We found that the congregation in the Dome were a pretty nice group and, contrary to the stereotype, a large number of them were young, post Vatican II and with children; there are also a large proportion who are converts. The Institute is a young Order which is successful in attracting Vocations, and that gave me a positive feeling. This Latin Mass church wasn’t a museum of the past, it was a living Church looking to the future. The fact that the Dome has an excellent choir singing in Gregorian Chant also helped; no ‘Lord of the Dance’ rubbish.

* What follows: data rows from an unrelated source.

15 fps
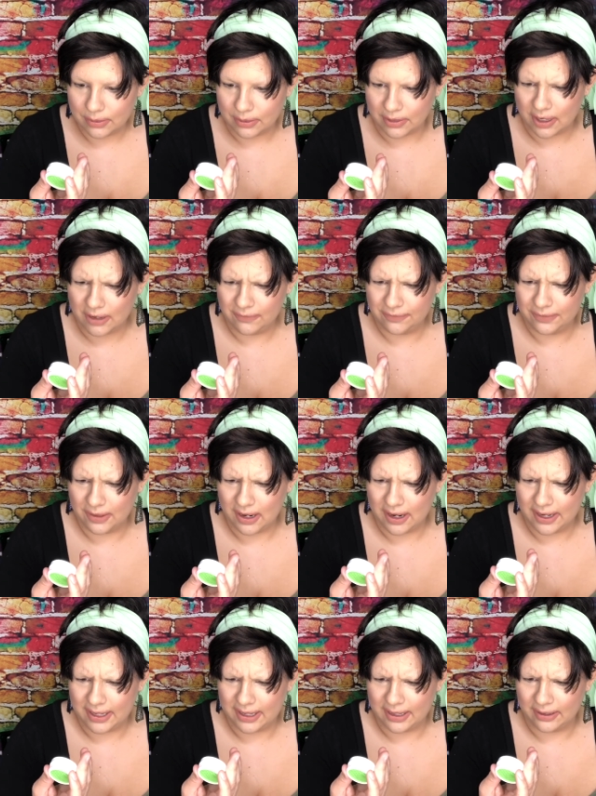Not for
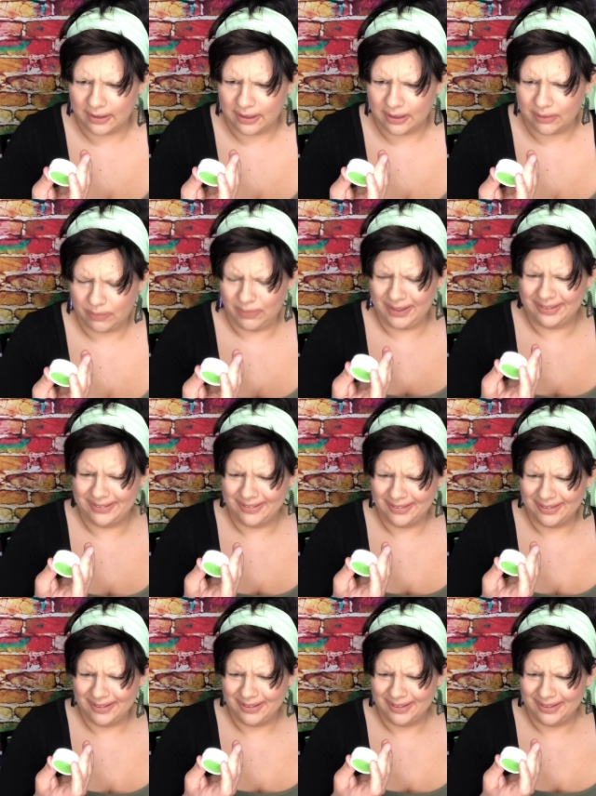eye area. What?
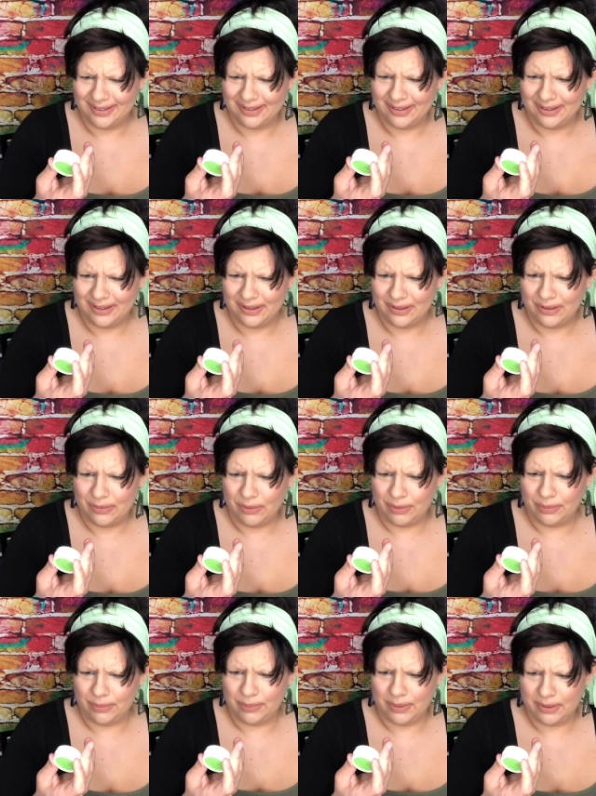
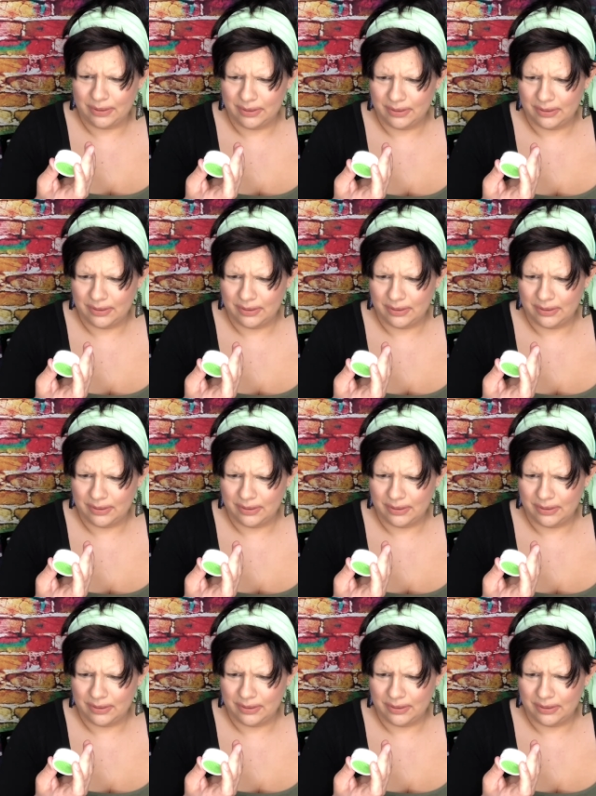What?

As regards the LMS, I met the Chairman, Joseph Shaw, when we were both on the Committee of the Anscombe Bioethics Centre. When he heard I had been to the Dome he said, ‘Well why aren’t you a member of the LMS?’ which, put like that, was a rather difficult question to answer. Before long I found myself a member of this organisation of ‘harmless nutters’ and the rest, as they say, is history. I was appointed an LMS representative in March this year for Liverpool and also for the Wirral. I live in Liverpool Archdiocese but Wirral is nearer to me than St Marys in Warrington, though I do go to Warrington when I can.

I was appointed just as all Churches went into lockdown and the job of LMS representative changed drastically. Normally, the local LMS Rep ensures members and supporters are told about Traditional Masses being held, helps to organise training sessions for Priests and Servers and visits the various churches, but with lockdown, Latin Masses, along with every other type of service, have had to be live-streamed and my job has been to keep everyone informed of where they can find a live-streamed Mass. I’ve watched the live-streamed Mass from the Dome every day. It was certainly a very new experience for me attending Mass daily and all the fault of Joseph Shaw, Bishop Mark and the Coronavirus.

So, am I ‘a Trad’? No, I’m ‘a Catholic’. I still respect the English Mass and will happily attend it when necessary, but I prefer the Traditional Rite and I am convinced it represents not just the past of the Church; it is definitely an important part of its future.